The hardest thing is not being able to see my family.
There is little privacy, I was paid $1 for an 8 hour work day, we had to clean our own cell, handle harsh relationships with the guards. Some of the guards were racist and homophobic, often our own Latino people. Once when I was walking towards the lunch room, I was told that I should hurry by one of the guards, and that I should run as fast as I had run when I was crossing the border. I was angry, and I replied, ‘just like your mom did?’ I got sent to 2 days in isolation, for disrespecting an officer, but it was worth it.
Although I will never forget how hard it was to be in detention, I am happy that I was able to be out as a queer person. I feel like it gave courage to other people who were also LGBT when we were in detention. We would get together, and would talk back to those who were harassing us. It taught me to stand up for my dignity, and to support fellow LGBT people in detention.
While I was going through this, community and family members were organizing to get me out. With the help of Puente Arizona, they were able to get me a lawyer, raise money for bond, and support me emotionally. I finally got out of detention on June 13th.
I felt weird at first. I could not believe it. I was excited too because I would see my family. I felt sad too, because I got close to people who were in the detention center with me, especially those in the LGBT community. I remember their stories still, and wonder what has happened to them since. I know some of them are still in detention, and some have gotten deported.
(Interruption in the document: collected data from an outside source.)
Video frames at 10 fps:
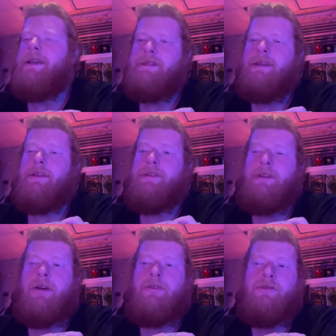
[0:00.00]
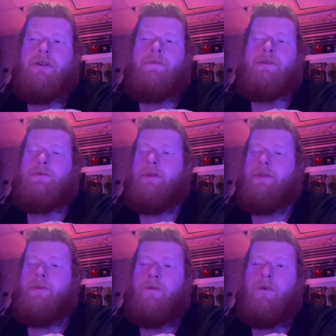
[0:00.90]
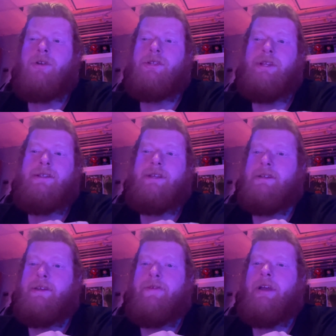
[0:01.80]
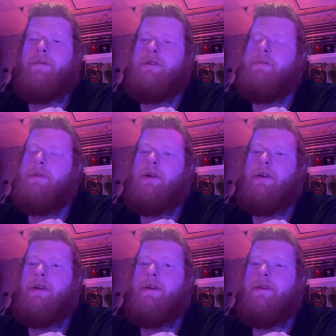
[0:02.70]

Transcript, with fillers: I say that Donald Trump is one of the worst things that has ever happened in America.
It’s been hard to get used to society again after being in jail for so long. I am still trying to heal, and telling my story is one of the ways I am trying to do this. I also started to organize, particularly with Puente Arizona, the organization which also supported my mom while I was in detention.
I continue to organize because I remember all the people that were in there, how much my family suffered, how badly we got treated, and because I have lost so many friends. This is a fight for all of us. The strength that my family showed me, and my LGBT community during this experience, and the stories of those still in the detention center, are what gives me the will to face my fears. It is for them that I am on the bus.